Introduction to wikisourcer
In wikisourcer: Download Public Domain Works from Wikisource

knitr::opts_chunk$set(fig.width = 7, fig.height = 4, fig.align = "center")

The digital library Wikisource, a sister project of Wikipedia, hosts books in the public domain in almost all languages. More than 100'000 books are accessible in English, Spanish, French, German, Russian or Chinese.

The wikisourcer R package helps you download any book or page from Wikisource. The text is downloaded in a tidy dataframe, so it can be analyzed within the tidyverse ecosystem as explained for example in the book Text mining with R.

Download books

To download Voltaire's philosophical novel Candide, simply paste the url of the table of content into the wikisource_book function. Note that the book is already classified by chapter with the page variable.

library(wikisourcer)

wikisource_book(url = "https://en.wikisource.org/wiki/Candide")

Multiple books can easily be downloaded using the purrr package. For example, we can download Candide in French, English, Spanish and Italian.

library(purrr)

fr <- "https://fr.wikisource.org/wiki/Candide,_ou_l%E2%80%99Optimisme/Garnier_1877"
en <- "https://en.wikisource.org/wiki/Candide"
es <- "https://es.wikisource.org/wiki/C%C3%A1ndido,_o_el_optimismo"
it <- "https://it.wikisource.org/wiki/Candido"
urls <- c(fr, en, es, it)

candide <- purrr::map_df(urls, wikisource_book)

Before making a text analysis, the text should be cleaned from remaining Wikisource metadata.

library(stringr)
library(dplyr)

candide_cleaned <- candide %>%
  filter(!str_detect(text, "CHAPITRE|↑")) %>% #clean French
  filter(!str_detect(text, "CAPITULO")) %>% #clean Spanish
  filter(!str_detect(text, "../|IncludiIntestazione|Romanzi|^\\d+")) #clean Italian

We can now compare the number of words in each chapter by language.

library(tidytext)
library(ggplot2)

candide_cleaned %>%
  tidytext::unnest_tokens(word, text) %>%
  count(page, language, sort = TRUE) %>%
  ggplot(aes(x = as.factor(page), y = n, fill = language)) +
    geom_col(position = "dodge") +
    theme_minimal() +
    labs(x = "chapter", y = "number of words",
         title = "Multilingual Text analysis of Voltaire's Candide")

Download pages

The wikisource_book function sometimes doesn’t work. It happens when the main url path differs from the ones of the linked urls or when the function fails to identify correctly the linked urls. This issue can easily be fixed using the wikisource_page function.

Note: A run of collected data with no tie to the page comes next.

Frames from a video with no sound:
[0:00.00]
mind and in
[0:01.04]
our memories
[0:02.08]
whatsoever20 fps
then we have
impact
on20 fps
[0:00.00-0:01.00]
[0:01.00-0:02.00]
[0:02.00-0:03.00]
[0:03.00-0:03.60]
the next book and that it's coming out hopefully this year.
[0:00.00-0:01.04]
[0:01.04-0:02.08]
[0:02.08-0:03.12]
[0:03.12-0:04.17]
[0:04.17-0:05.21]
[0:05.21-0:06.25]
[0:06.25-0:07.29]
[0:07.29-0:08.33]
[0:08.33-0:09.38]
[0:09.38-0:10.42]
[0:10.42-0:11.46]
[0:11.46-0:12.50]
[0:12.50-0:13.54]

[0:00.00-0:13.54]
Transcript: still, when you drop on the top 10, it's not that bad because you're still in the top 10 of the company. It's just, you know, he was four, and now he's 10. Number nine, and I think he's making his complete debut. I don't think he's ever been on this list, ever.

The wikisource_page function has two arguments, i.e. the Wikisource url and an optional title for the page. For example, we can download Sonnet 18 of William Shakespeare.

wikisource_page("https://en.wikisource.org/wiki/Shakespeare's_Sonnets_(1883)/Sonnet_18", 
                page = "Sonnet 18") %>%
  dplyr::filter(!(text %in% c(""," "))) #remove blank rows

The wikisource_book function fails to download the 154 Sonnets from the main url "https://en.wikisource.org/wiki/Shakespeare's_Sonnets". We have to use wikisource_page to download them.

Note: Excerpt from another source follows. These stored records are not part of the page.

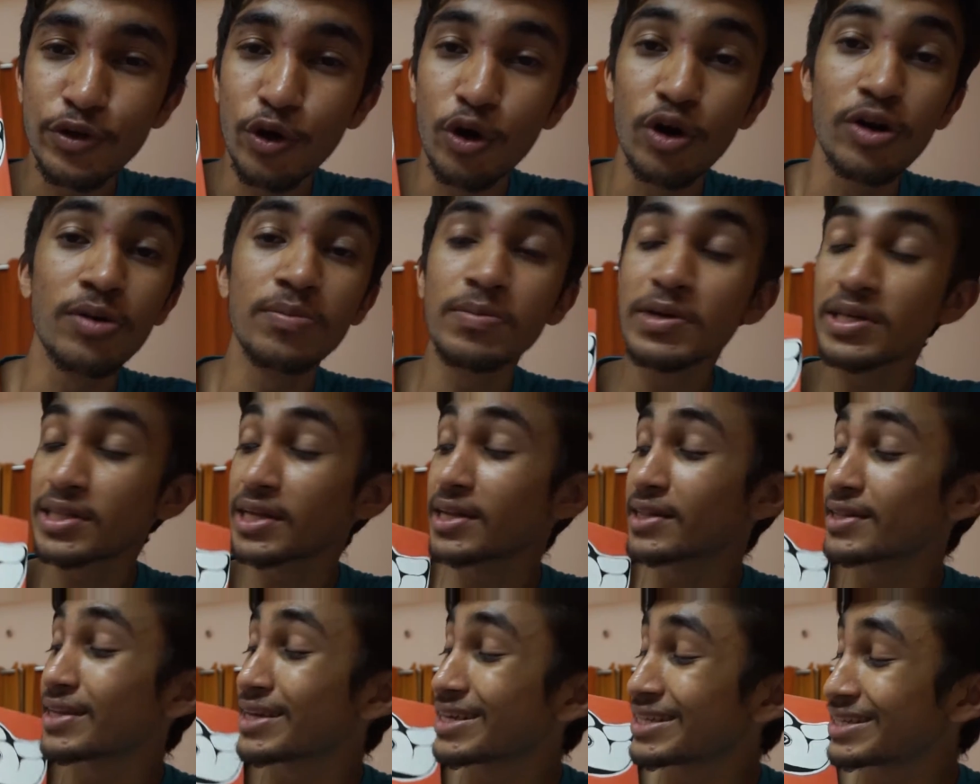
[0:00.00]
told me
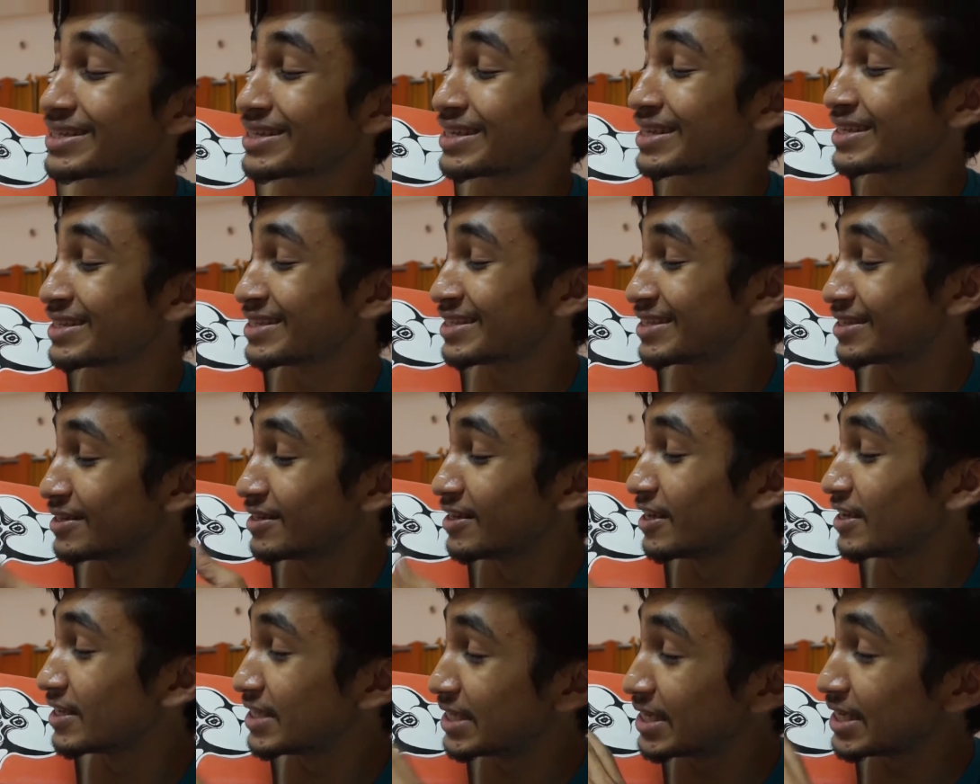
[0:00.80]
that they,
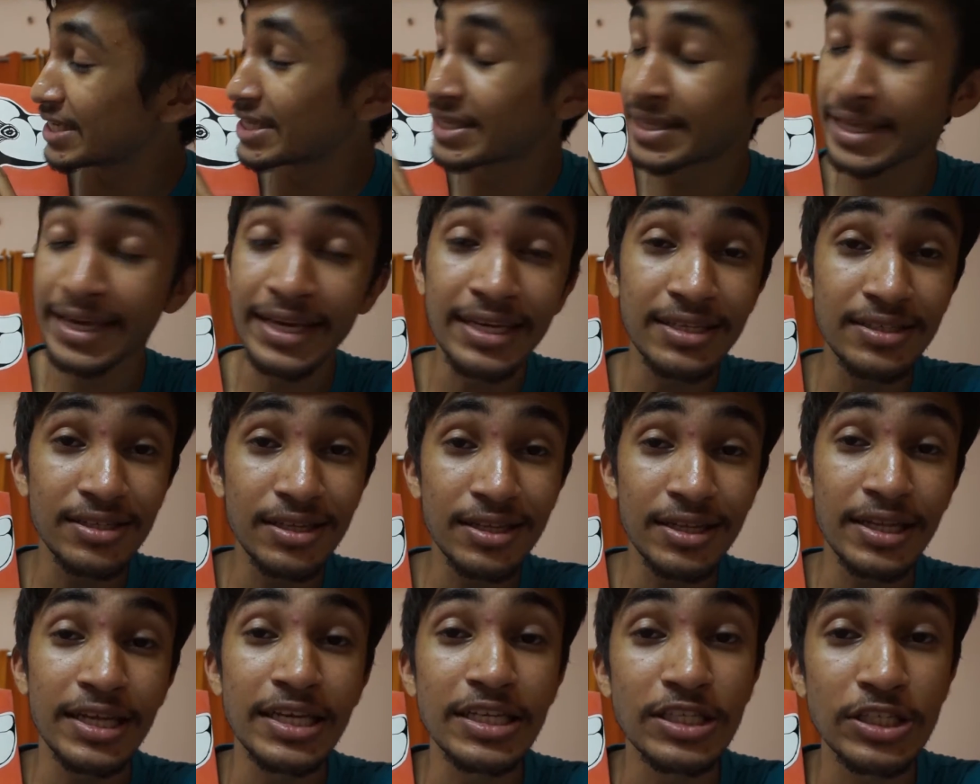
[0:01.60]
they see things
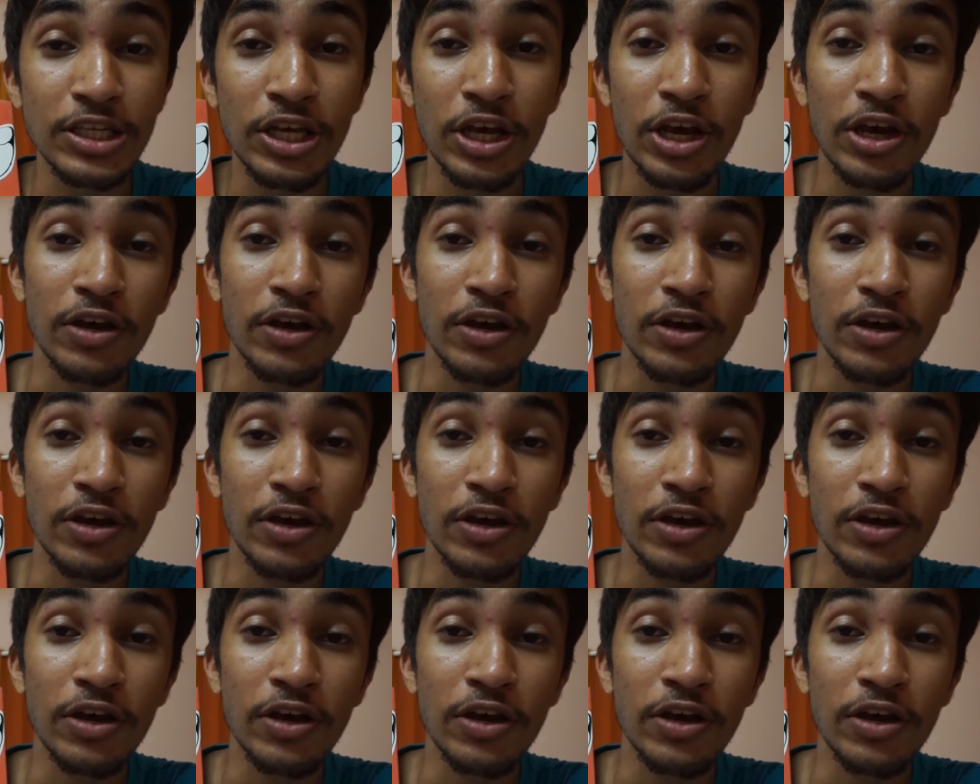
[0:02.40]
in this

Let's begin by creating a list of the 154 wikipages we want to download, using the R base function paste0.

urls <- paste0("https://en.wikisource.org/wiki/Shakespeare's_Sonnets_(1883)/Sonnet_", 1:154)

Now we can download all the Sonnets with purrr.

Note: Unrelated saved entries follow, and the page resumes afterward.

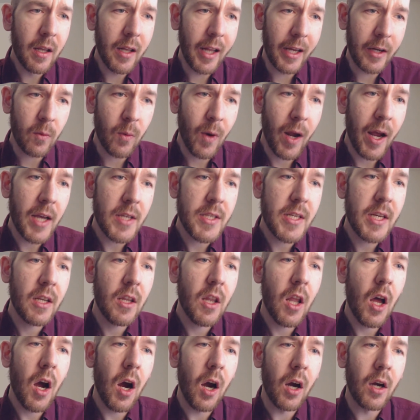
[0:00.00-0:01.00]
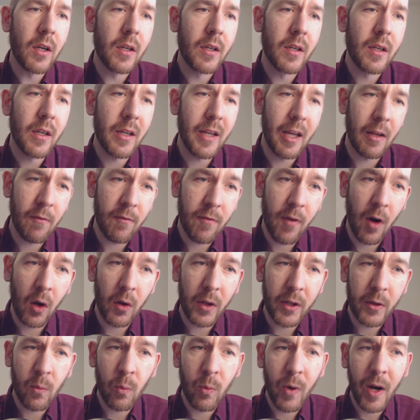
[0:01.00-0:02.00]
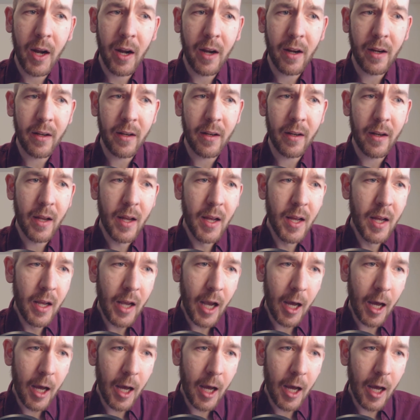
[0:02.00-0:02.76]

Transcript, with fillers: like rising lark and falling rain,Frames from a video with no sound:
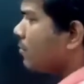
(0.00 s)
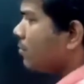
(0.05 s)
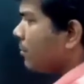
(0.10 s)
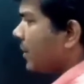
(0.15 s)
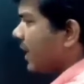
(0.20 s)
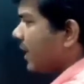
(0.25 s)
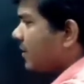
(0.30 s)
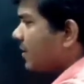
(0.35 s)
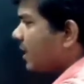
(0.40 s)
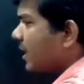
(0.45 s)

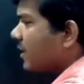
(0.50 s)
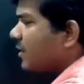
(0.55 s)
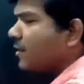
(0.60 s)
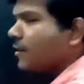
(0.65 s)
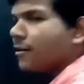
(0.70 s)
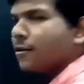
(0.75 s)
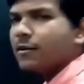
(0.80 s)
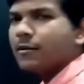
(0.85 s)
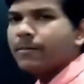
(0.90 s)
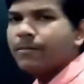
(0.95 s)
maintain
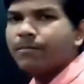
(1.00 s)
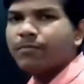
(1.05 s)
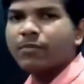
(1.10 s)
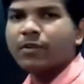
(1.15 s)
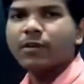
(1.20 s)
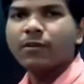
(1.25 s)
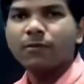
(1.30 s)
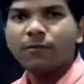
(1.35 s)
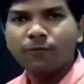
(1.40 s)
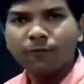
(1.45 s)

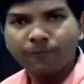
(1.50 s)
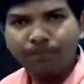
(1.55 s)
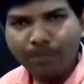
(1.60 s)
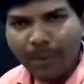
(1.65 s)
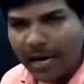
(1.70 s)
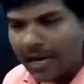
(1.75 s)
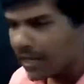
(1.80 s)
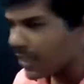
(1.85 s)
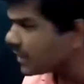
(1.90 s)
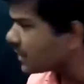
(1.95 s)
the
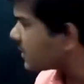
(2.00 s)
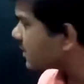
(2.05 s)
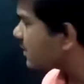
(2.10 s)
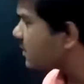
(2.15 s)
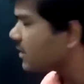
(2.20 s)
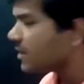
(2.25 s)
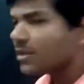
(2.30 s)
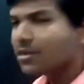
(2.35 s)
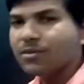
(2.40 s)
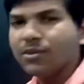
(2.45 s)
palace,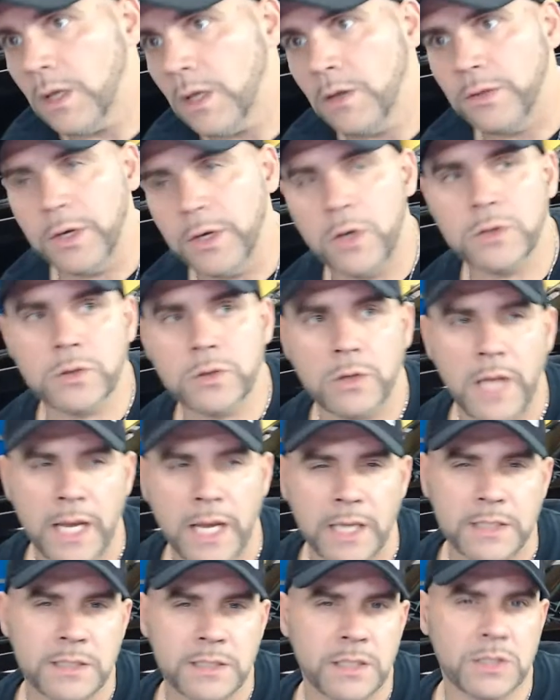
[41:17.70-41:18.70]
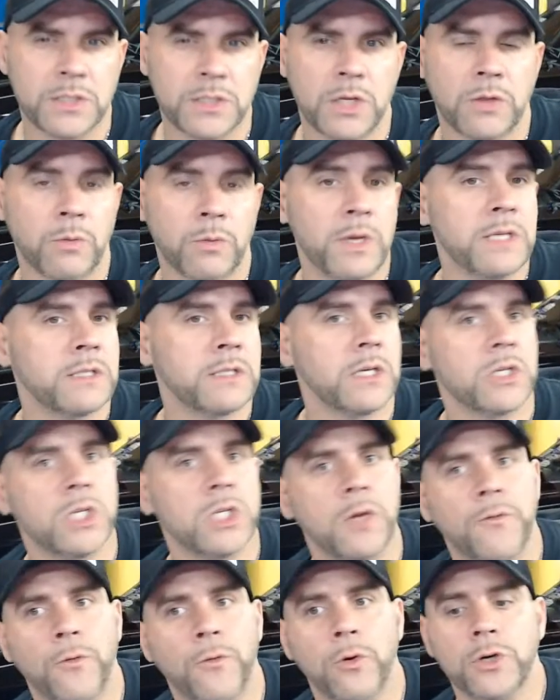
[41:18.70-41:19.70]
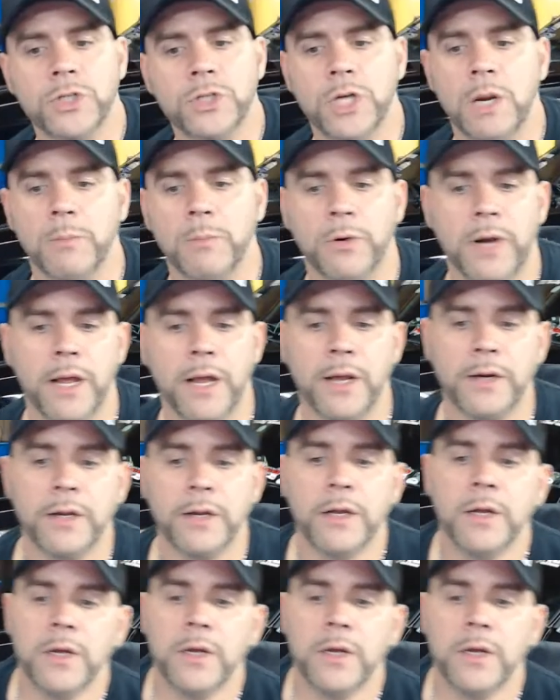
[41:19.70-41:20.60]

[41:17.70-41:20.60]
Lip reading: Those are like a 63, 64 chamber head.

sonnets <- purrr::map2_df(urls, paste0("Sonnet ", 1:154), wikisource_page)
sonnets

We can make a text similarity analysis. Which sonnets are the closest to each others in terms of words used?

library(widyr)
library(SnowballC)
library(igraph)
library(ggraph)

sonnets_similarity <- sonnets %>%
  filter(!str_detect(text, "public domain|Public domain")) %>% #clean text
  tidytext::unnest_tokens(word, text) %>%
  anti_join(tidytext::get_stopwords("en")) %>%
  anti_join(data_frame(word = c("thy", "thou", "thee"))) %>% #old English stopwords
  mutate(wordStem = SnowballC::wordStem(word)) %>% #Stemming
  count(page, wordStem) %>%
  widyr::pairwise_similarity(page, wordStem, n) %>%
  filter(similarity > 0.25)

# themes by sonnet 
theme <- data_frame(page = unique(sonnets$page),
                    theme = c(rep("Procreation", times = 17), rep("Fair Youth", times = 60),
                              rep("Rival Poet", times = 9), rep("Fair Youth", times = 12),
                              rep("Irregular", times = 1), rep("Fair Youth", times = 26),
                              rep("Irregular", times = 1), rep("Dark Lady", times = 28))) %>%
  filter(page %in% sonnets_similarity$item1 |
         page %in% sonnets_similarity$item2)

set.seed(1234)

sonnets_similarity %>%
  graph_from_data_frame(vertices = theme) %>%
  ggraph() +
  geom_edge_link(aes(edge_alpha = similarity)) +
  geom_node_point(aes(color = theme), size = 3) +
  geom_node_text(aes(label = name), size = 3.5, check_overlap = TRUE, vjust = 1) +
  theme_void() +
  labs(title = "Closest Shakespeare's Sonnets to each others in terms of words used")

Tidy text analysis

The wikisourcer package has been built to work within the tidyverse ecosystem. For example, we can easily make a tidy sentiment analysis of any book by chapter, as the chapters are automatically created in the page variable.

library(tidyr)

jane <- wikisource_book("https://en.wikisource.org/wiki/Pride_and_Prejudice")

jane_sent <- jane %>%
  unnest_tokens(word, text) %>%
  inner_join(get_sentiments("bing")) %>%
  anti_join(get_stopwords("en")) %>%
  count(page, sentiment) %>%
  spread(key = sentiment, value = n) %>%
  mutate(sentiment = positive - negative)

ggplot(jane_sent, aes(page, sentiment)) +
  geom_col() +
  geom_smooth(method = "loess", se = FALSE) +
  theme_minimal() +
  labs(title = "Sentiment analysis of “Pride and Prejudice”",
       subtitle = "Positive-negative words difference, by chapter",
       x = "chapter", y = "sentiment score")